Taking the above expression we can rewrite our Boltzmann distribution in terms of the maximum height a molecule can reach:

P = e^{- m g h / T}

Now let's assume that the molecule spends most of its time at or near its maximum possible height. We could argue that this is the case because the molecule will be moving the slowest then, as it slows down and just starts to fall, while it will be found at much lower altitudes only when it is nearing the end of its fall and is moving very rapidly. Then we can conclude that the probability of a given molecule being found at a height h is simply given by the above expression. Recalling our earlier comments that the total density is just this probability multiplied by the total number of molecules in the atmosphere (a large but constant number), we conclude that the density of the atmosphere must fall off exponentially. That is, the density d as a function of height h must be approximately:

d = e ^{- m g h / T}

The air pressure will have the same form, since the pressure is proportional to the density, within our approximations.
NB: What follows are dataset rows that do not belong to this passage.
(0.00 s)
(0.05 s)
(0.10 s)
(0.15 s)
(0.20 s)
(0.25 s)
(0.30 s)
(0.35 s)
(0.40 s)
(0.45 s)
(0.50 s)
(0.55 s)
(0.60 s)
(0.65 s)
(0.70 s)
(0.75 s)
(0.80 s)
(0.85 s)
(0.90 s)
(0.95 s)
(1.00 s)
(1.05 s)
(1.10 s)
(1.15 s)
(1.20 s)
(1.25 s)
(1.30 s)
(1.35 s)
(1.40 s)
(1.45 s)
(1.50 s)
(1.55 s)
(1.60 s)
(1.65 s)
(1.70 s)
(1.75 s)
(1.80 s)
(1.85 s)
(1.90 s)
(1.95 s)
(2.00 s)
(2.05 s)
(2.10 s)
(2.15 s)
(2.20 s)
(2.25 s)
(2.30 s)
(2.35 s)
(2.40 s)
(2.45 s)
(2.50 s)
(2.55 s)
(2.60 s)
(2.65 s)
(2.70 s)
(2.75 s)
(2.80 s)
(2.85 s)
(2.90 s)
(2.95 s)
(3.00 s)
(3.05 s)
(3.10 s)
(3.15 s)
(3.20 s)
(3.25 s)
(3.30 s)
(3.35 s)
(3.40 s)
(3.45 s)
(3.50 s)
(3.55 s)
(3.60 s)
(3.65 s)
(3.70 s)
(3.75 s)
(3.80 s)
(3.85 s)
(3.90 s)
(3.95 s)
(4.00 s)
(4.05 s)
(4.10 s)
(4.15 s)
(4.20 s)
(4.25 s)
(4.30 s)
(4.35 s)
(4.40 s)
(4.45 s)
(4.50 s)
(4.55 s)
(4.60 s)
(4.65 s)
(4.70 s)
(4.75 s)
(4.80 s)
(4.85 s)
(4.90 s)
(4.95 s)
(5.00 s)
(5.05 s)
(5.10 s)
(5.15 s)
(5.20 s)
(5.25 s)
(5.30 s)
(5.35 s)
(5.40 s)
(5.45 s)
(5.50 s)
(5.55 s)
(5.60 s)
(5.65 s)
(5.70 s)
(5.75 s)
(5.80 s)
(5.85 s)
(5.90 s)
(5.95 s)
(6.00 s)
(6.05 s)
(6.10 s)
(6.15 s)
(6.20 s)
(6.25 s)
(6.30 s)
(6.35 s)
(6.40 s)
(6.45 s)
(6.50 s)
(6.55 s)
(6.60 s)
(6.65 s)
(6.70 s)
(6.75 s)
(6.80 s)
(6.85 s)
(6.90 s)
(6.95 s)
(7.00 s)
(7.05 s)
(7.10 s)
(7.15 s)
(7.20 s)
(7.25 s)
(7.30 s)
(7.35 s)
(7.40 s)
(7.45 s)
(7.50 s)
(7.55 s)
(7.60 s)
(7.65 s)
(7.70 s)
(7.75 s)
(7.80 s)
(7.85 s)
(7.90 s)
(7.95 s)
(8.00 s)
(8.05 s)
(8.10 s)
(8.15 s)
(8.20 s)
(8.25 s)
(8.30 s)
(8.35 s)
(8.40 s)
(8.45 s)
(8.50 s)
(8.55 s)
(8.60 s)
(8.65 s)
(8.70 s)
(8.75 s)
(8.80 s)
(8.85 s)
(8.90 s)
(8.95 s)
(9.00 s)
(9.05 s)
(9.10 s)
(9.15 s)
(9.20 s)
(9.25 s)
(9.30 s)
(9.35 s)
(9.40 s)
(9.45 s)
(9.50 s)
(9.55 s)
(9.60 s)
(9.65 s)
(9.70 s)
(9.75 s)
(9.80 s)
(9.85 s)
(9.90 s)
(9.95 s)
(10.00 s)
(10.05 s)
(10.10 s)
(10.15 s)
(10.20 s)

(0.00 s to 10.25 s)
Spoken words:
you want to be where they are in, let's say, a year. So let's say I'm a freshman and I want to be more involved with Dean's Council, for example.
What does this function look like? If you plug in a few numbers on your calculator, or plot the function e^-x if you have a graphing calculator, you will see that the function looks like this:

And indeed if you watch the simulation long enough you will see just this. That is, the bar graph on the right-hand side that measures the average density of the bouncing molecules on the left-hand side will eventually look just like the graph above (turned onto its side). You will also note the molecules on the left staying pretty close to the ground, except occasionally taking long leaps up into the top of the picture.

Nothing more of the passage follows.